== What the task asks ==
Since the pictures are not wanted, copy only the text of every record exactly.

== Records shown ==
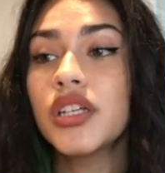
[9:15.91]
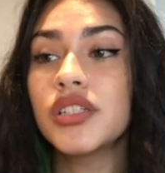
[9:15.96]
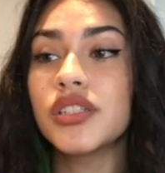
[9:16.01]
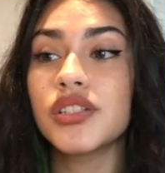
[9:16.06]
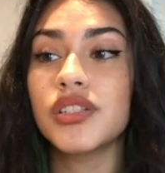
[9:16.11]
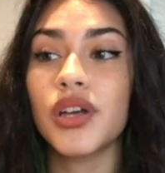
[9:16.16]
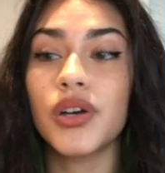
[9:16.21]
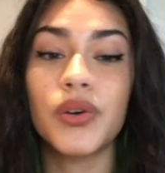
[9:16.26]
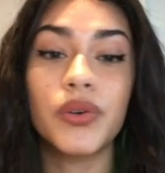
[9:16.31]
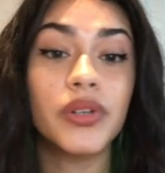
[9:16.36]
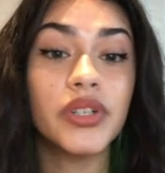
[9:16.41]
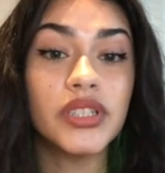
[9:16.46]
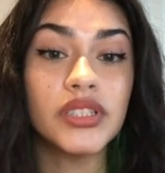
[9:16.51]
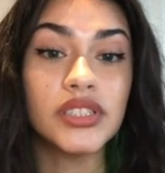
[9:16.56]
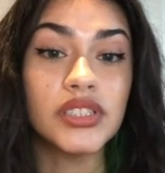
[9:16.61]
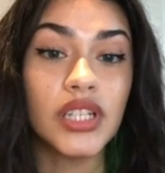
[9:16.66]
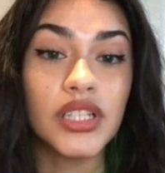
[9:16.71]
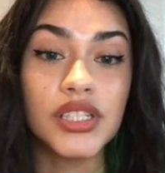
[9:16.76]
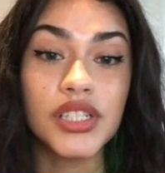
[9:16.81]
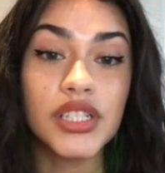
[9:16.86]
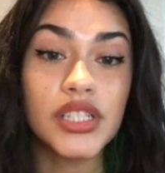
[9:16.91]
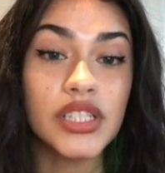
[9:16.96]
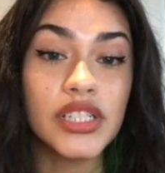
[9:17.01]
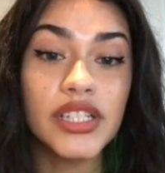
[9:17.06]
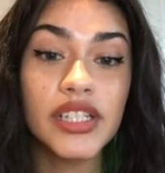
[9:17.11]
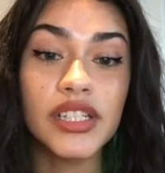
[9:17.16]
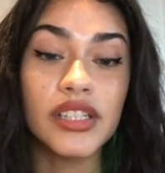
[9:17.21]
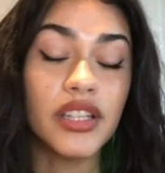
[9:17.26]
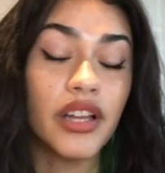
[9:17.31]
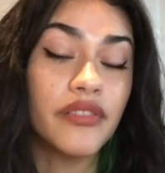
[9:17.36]
So
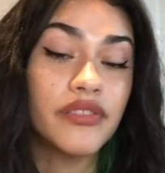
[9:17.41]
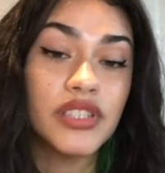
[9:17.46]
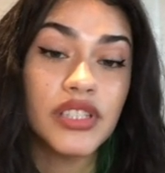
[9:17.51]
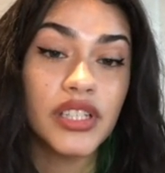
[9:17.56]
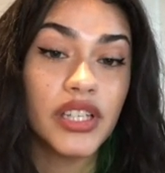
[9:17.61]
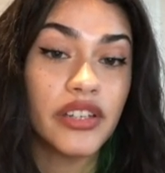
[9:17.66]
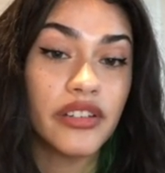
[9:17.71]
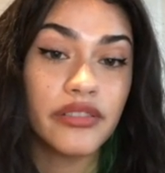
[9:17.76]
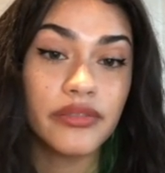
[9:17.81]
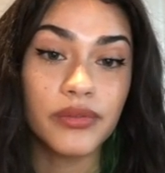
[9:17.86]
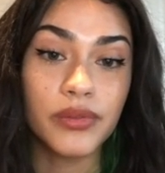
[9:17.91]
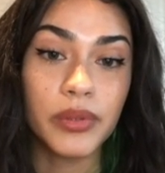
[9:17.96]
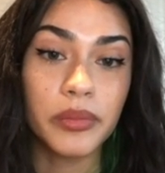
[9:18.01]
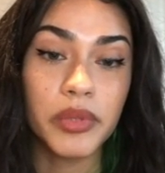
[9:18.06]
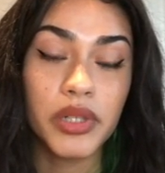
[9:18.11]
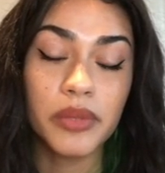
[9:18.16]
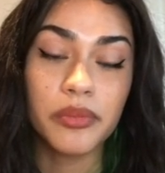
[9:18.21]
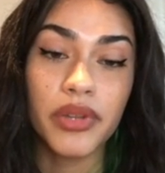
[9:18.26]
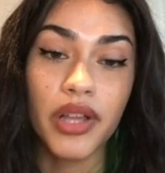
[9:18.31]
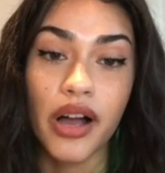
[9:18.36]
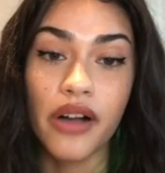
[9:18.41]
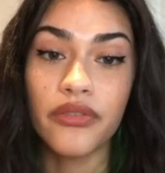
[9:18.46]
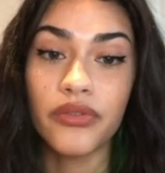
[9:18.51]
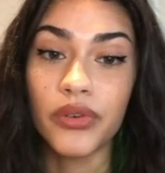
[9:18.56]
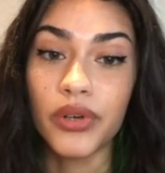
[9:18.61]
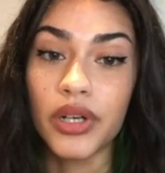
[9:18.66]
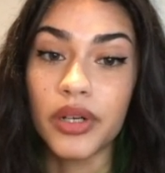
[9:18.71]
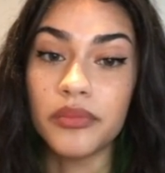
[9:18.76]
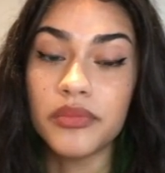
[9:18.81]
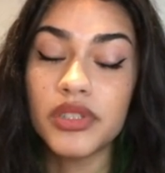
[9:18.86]
essentially, it loves to give women a
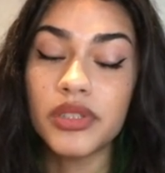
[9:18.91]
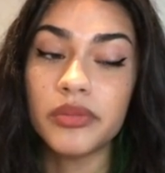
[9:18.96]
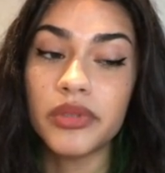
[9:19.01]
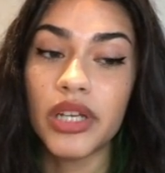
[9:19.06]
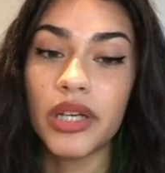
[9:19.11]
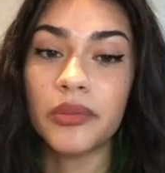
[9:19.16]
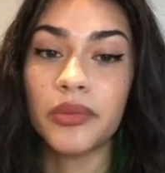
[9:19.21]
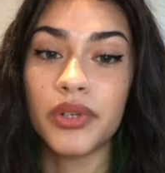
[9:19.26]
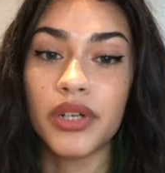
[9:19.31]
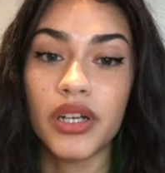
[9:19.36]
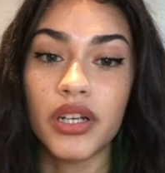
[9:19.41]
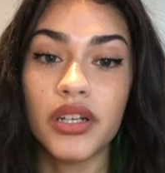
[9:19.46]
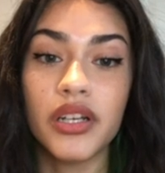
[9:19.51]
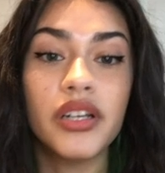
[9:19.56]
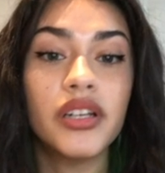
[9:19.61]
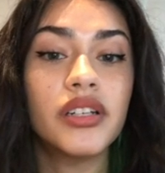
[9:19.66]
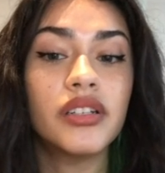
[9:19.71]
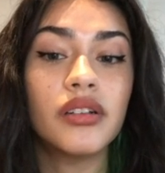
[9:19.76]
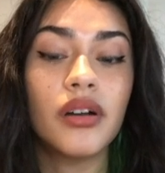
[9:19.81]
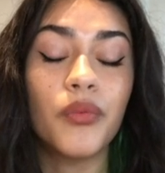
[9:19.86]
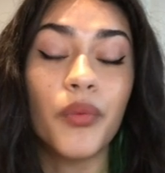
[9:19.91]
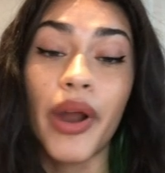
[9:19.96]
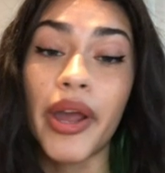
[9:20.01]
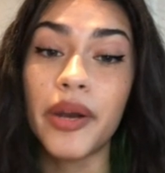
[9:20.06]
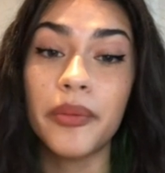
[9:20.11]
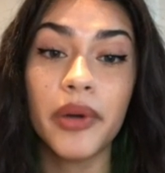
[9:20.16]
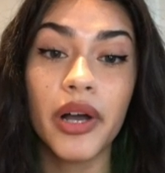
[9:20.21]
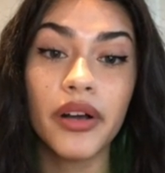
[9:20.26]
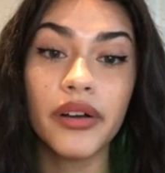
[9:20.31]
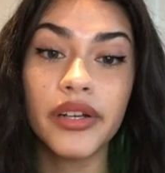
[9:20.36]
platform to be able to write
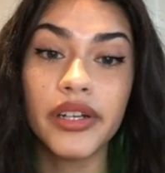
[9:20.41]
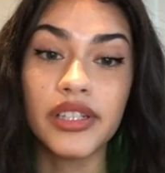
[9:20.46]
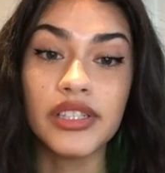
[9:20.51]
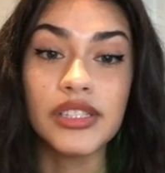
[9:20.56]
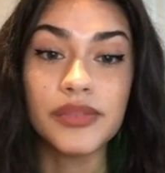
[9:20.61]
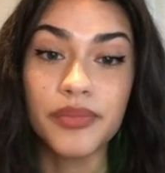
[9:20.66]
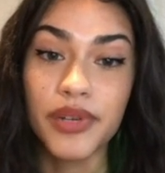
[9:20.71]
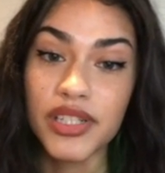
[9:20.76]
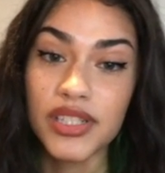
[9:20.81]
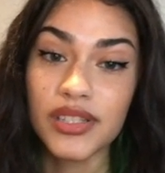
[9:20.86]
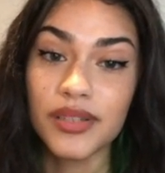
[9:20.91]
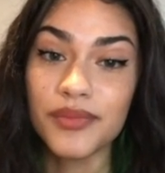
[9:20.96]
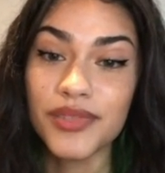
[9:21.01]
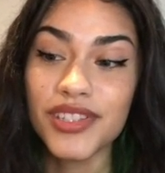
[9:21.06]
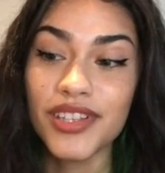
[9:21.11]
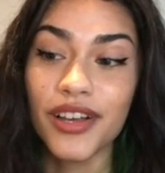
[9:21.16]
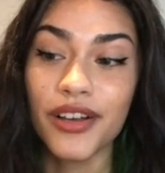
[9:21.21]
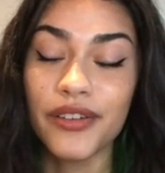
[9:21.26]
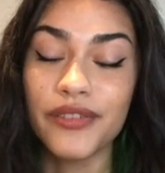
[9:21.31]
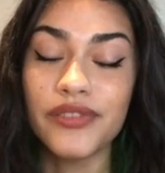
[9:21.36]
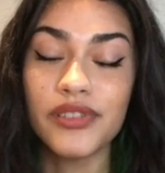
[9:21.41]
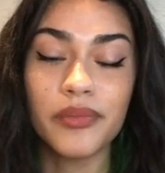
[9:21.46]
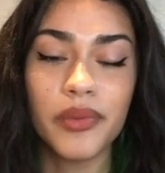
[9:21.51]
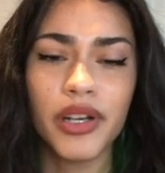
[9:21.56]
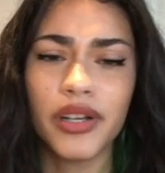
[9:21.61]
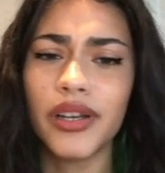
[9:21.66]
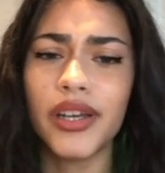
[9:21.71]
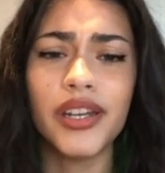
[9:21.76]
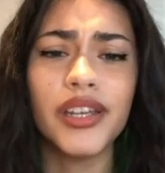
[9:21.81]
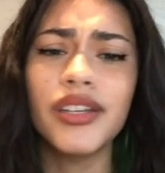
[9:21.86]
about and express themselves
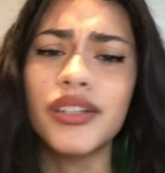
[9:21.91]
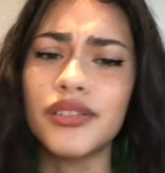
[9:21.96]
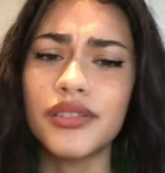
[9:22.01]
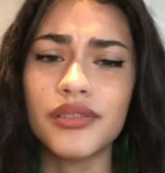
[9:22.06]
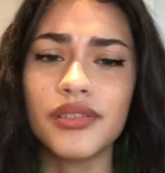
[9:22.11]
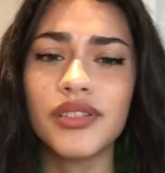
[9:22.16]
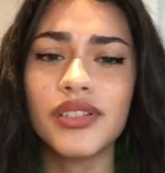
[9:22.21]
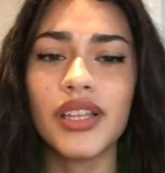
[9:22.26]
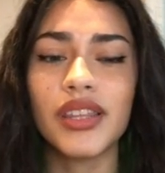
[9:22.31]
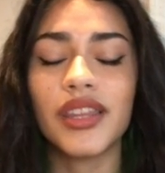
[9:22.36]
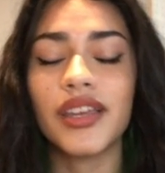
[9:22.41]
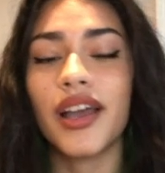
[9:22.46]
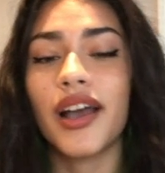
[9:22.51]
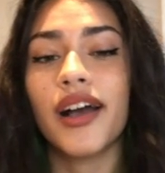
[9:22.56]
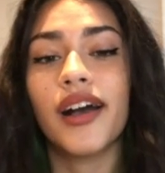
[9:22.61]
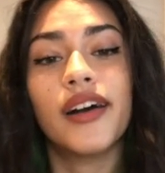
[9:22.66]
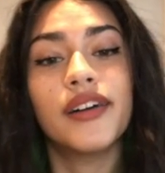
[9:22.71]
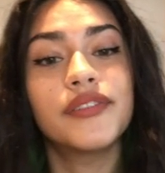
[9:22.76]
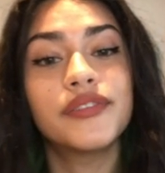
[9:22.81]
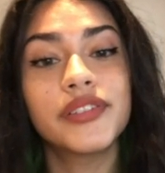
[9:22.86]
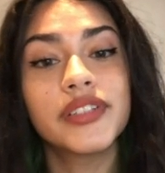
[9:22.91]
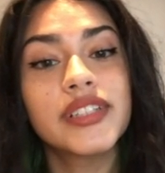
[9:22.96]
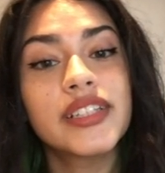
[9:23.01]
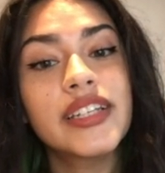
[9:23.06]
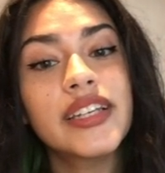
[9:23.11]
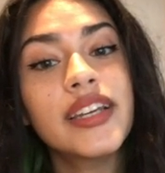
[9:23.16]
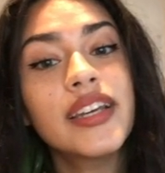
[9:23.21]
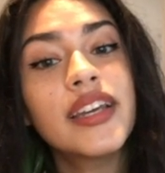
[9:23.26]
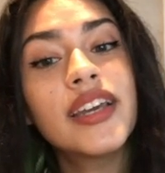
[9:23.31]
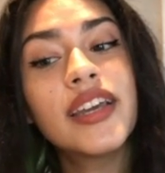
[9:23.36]
about any interest that they have,
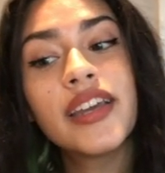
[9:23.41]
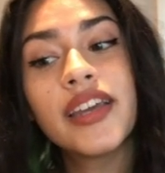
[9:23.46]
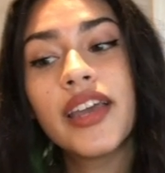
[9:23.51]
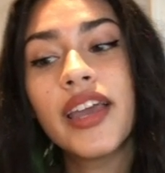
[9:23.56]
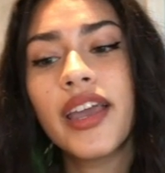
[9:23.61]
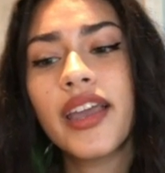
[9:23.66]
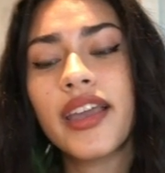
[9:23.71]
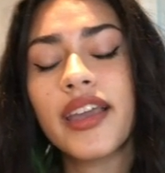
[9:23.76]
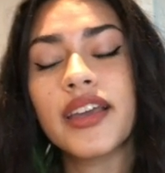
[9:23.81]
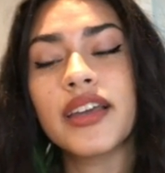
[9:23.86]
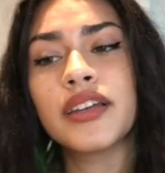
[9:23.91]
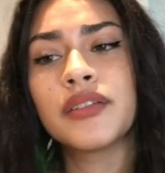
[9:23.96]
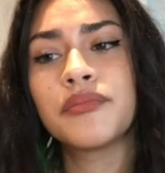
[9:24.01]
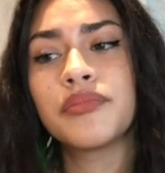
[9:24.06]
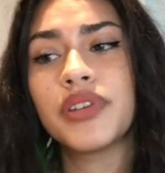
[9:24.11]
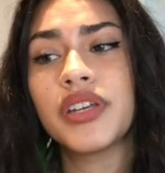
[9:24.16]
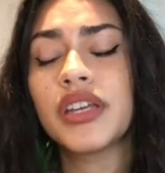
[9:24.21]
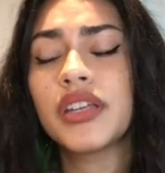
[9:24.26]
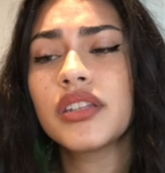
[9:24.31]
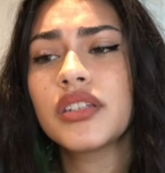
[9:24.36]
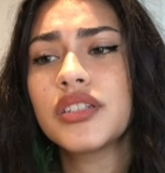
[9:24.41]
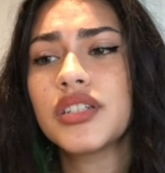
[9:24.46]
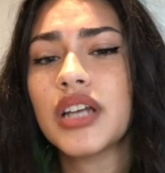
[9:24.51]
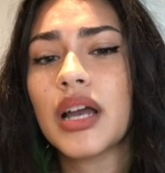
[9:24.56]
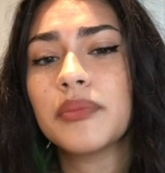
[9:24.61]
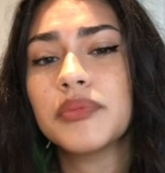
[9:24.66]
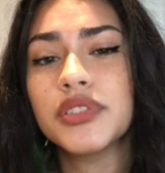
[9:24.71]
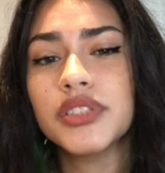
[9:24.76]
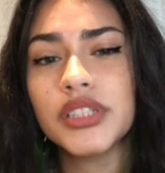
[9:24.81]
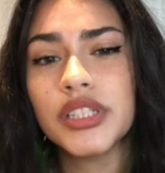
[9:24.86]
really. And being the
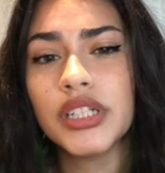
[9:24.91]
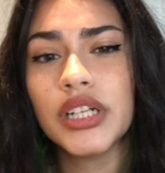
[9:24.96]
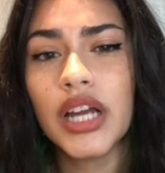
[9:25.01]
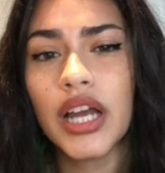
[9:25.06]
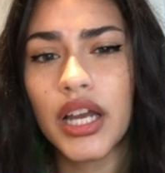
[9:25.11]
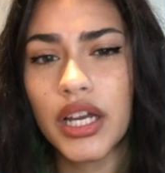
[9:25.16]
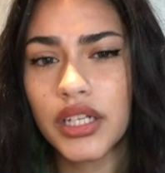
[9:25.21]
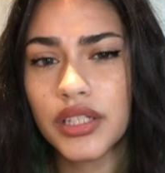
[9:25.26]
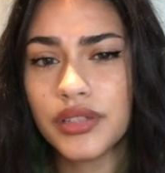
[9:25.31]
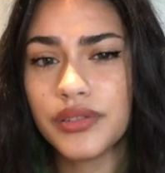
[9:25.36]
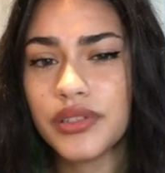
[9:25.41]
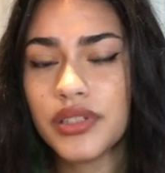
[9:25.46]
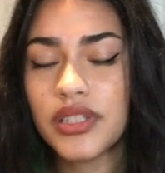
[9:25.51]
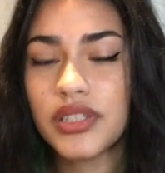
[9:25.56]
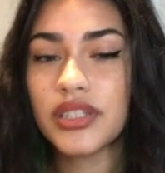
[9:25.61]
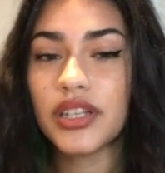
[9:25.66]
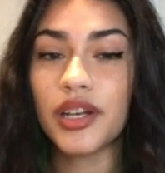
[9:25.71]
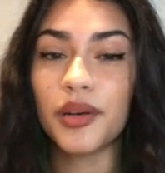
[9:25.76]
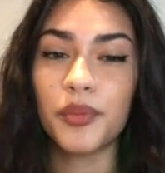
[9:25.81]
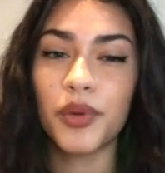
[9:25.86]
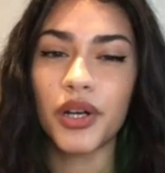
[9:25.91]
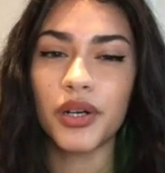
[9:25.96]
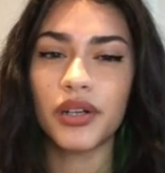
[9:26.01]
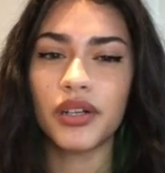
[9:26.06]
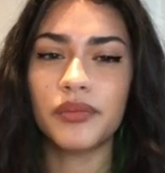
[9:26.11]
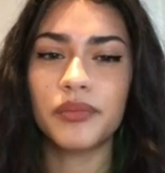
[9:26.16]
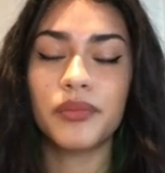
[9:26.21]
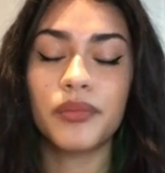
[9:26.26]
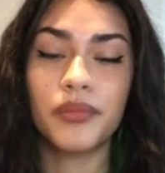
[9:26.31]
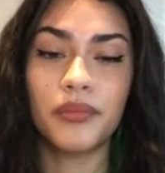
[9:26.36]
chapter at UC Santa
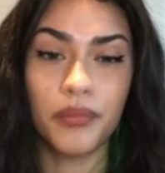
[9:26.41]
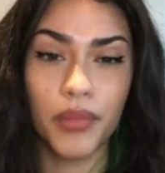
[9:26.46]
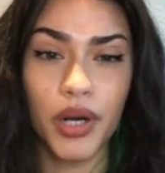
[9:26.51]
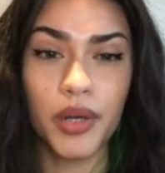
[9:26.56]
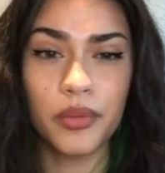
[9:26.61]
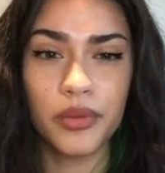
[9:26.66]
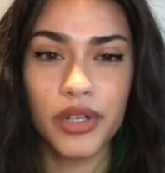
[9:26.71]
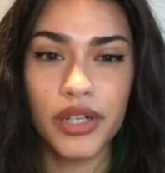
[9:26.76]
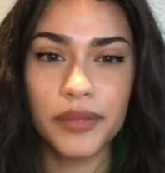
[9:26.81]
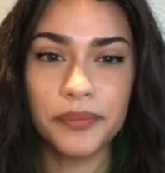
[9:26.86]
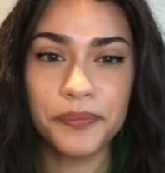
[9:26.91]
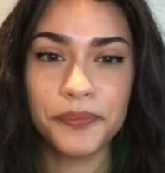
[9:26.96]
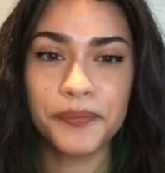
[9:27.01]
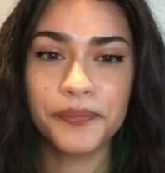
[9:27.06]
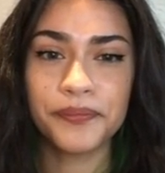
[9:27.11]
Barbara,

== Answer for the task ==
[9:15.91]
[9:15.96]
[9:16.01]
[9:16.06]
[9:16.11]
[9:16.16]
[9:16.21]
[9:16.26]
[9:16.31]
[9:16.36]
[9:16.41]
[9:16.46]
[9:16.51]
[9:16.56]
[9:16.61]
[9:16.66]
[9:16.71]
[9:16.76]
[9:16.81]
[9:16.86]
[9:16.91]
[9:16.96]
[9:17.01]
[9:17.06]
[9:17.11]
[9:17.16]
[9:17.21]
[9:17.26]
[9:17.31]
[9:17.36]
So
[9:17.41]
[9:17.46]
[9:17.51]
[9:17.56]
[9:17.61]
[9:17.66]
[9:17.71]
[9:17.76]
[9:17.81]
[9:17.86]
[9:17.91]
[9:17.96]
[9:18.01]
[9:18.06]
[9:18.11]
[9:18.16]
[9:18.21]
[9:18.26]
[9:18.31]
[9:18.36]
[9:18.41]
[9:18.46]
[9:18.51]
[9:18.56]
[9:18.61]
[9:18.66]
[9:18.71]
[9:18.76]
[9:18.81]
[9:18.86]
essentially, it loves to give women a
[9:18.91]
[9:18.96]
[9:19.01]
[9:19.06]
[9:19.11]
[9:19.16]
[9:19.21]
[9:19.26]
[9:19.31]
[9:19.36]
[9:19.41]
[9:19.46]
[9:19.51]
[9:19.56]
[9:19.61]
[9:19.66]
[9:19.71]
[9:19.76]
[9:19.81]
[9:19.86]
[9:19.91]
[9:19.96]
[9:20.01]
[9:20.06]
[9:20.11]
[9:20.16]
[9:20.21]
[9:20.26]
[9:20.31]
[9:20.36]
platform to be able to write
[9:20.41]
[9:20.46]
[9:20.51]
[9:20.56]
[9:20.61]
[9:20.66]
[9:20.71]
[9:20.76]
[9:20.81]
[9:20.86]
[9:20.91]
[9:20.96]
[9:21.01]
[9:21.06]
[9:21.11]
[9:21.16]
[9:21.21]
[9:21.26]
[9:21.31]
[9:21.36]
[9:21.41]
[9:21.46]
[9:21.51]
[9:21.56]
[9:21.61]
[9:21.66]
[9:21.71]
[9:21.76]
[9:21.81]
[9:21.86]
about and express themselves
[9:21.91]
[9:21.96]
[9:22.01]
[9:22.06]
[9:22.11]
[9:22.16]
[9:22.21]
[9:22.26]
[9:22.31]
[9:22.36]
[9:22.41]
[9:22.46]
[9:22.51]
[9:22.56]
[9:22.61]
[9:22.66]
[9:22.71]
[9:22.76]
[9:22.81]
[9:22.86]
[9:22.91]
[9:22.96]
[9:23.01]
[9:23.06]
[9:23.11]
[9:23.16]
[9:23.21]
[9:23.26]
[9:23.31]
[9:23.36]
about any interest that they have,
[9:23.41]
[9:23.46]
[9:23.51]
[9:23.56]
[9:23.61]
[9:23.66]
[9:23.71]
[9:23.76]
[9:23.81]
[9:23.86]
[9:23.91]
[9:23.96]
[9:24.01]
[9:24.06]
[9:24.11]
[9:24.16]
[9:24.21]
[9:24.26]
[9:24.31]
[9:24.36]
[9:24.41]
[9:24.46]
[9:24.51]
[9:24.56]
[9:24.61]
[9:24.66]
[9:24.71]
[9:24.76]
[9:24.81]
[9:24.86]
really. And being the
[9:24.91]
[9:24.96]
[9:25.01]
[9:25.06]
[9:25.11]
[9:25.16]
[9:25.21]
[9:25.26]
[9:25.31]
[9:25.36]
[9:25.41]
[9:25.46]
[9:25.51]
[9:25.56]
[9:25.61]
[9:25.66]
[9:25.71]
[9:25.76]
[9:25.81]
[9:25.86]
[9:25.91]
[9:25.96]
[9:26.01]
[9:26.06]
[9:26.11]
[9:26.16]
[9:26.21]
[9:26.26]
[9:26.31]
[9:26.36]
chapter at UC Santa
[9:26.41]
[9:26.46]
[9:26.51]
[9:26.56]
[9:26.61]
[9:26.66]
[9:26.71]
[9:26.76]
[9:26.81]
[9:26.86]
[9:26.91]
[9:26.96]
[9:27.01]
[9:27.06]
[9:27.11]
Barbara,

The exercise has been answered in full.